The Worst: In a sauna.
halfbiked
06-07-05, 12:27 PM
That reminds me. Playing intramural basketball in college. All that running up & down the court just shakes things up, you know? There is NO better way to clear the lane!
. . .There is NO better way to clear the lane!
I wonder how bad you would have to be to clear the lane to take the lane on yer bike?
My brother, myself and my Dad are heading out to our cottage a few years back in my Dads truck.
Brother lets one go. BANG! Honest, just like a gun shot.

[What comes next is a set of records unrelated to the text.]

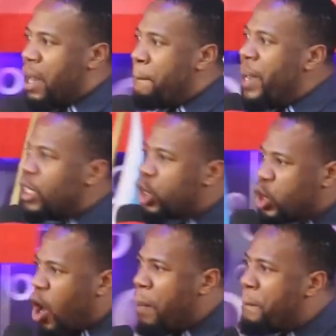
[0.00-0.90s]
Be
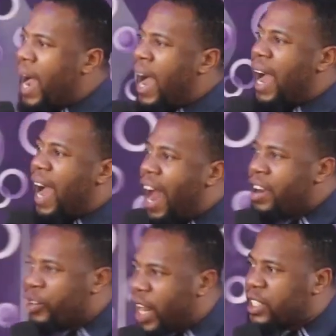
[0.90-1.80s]
sober
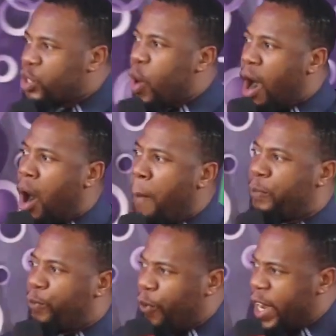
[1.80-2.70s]
and rest your
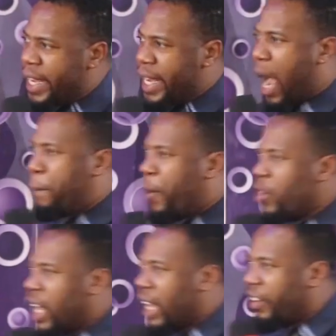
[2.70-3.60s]
hope fully upon
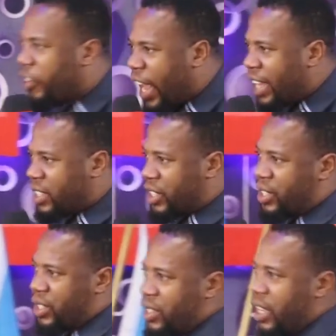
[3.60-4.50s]
the
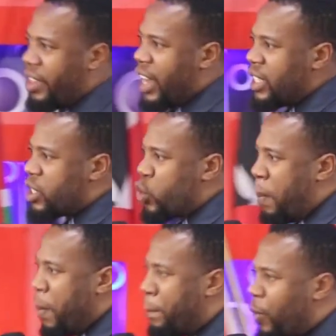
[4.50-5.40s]
grace that is to
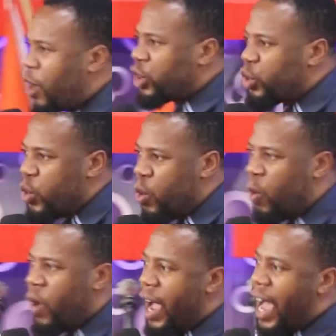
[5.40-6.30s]
be brought to
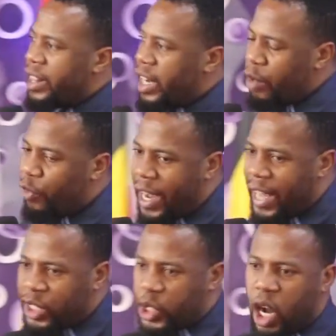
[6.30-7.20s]
you at the
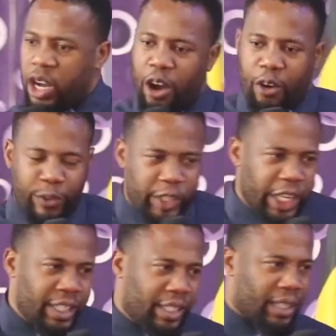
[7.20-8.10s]
revelation of
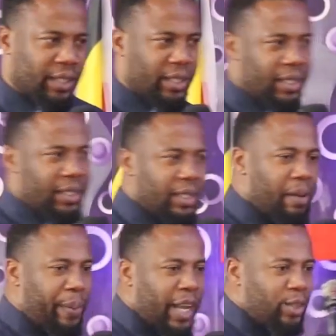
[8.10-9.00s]
Jesus.
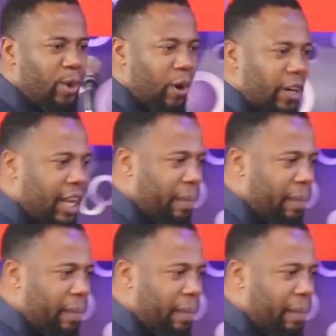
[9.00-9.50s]
Praise God.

A few seconds later, when the after effect sets in, my father, never at a lost for words cries out:
Holy S@$t! Ya can SEE that one!
christie133
06-07-05, 04:22 PM
Nah, MsVicki... If you used the fart to punctuate a point you'd score big points!
<scenario=History class>
Then there's Musolini. Anyone know what Musolini did?
Phhhhhhttttt
That's right, he took a big ol' crap on the people of Italy.</scenario>
The kids would be all OMFG!!! :eek: :lol: Ummm, would you mind repeating that? :lol:
Which at that point you'd have to back up the sound effects with an encore performance.
:D haaaa haaa!
I've made kids leave the class before because they've been so gassy. Always especially bad on pizza day. Ugh.
velocipedio
06-07-05, 04:38 PM
best... when you're windimg up a sprint.
worst... that time when i was browsing cds in a record short and really had to let one go... only it wasn't a fart...
No, farts do not have lumps.
DieselDan
06-07-05, 08:58 PM
Cool fart scenes: Buckman in Down Periscope when the sub us bottom sitting.
Jabba the Hutt in Return of the Jedi , but Lucas cut the scene in the DVD version.
Christopher Knight in "Surreal Life 4" on VH1 when the yogi said they were going to get everything out.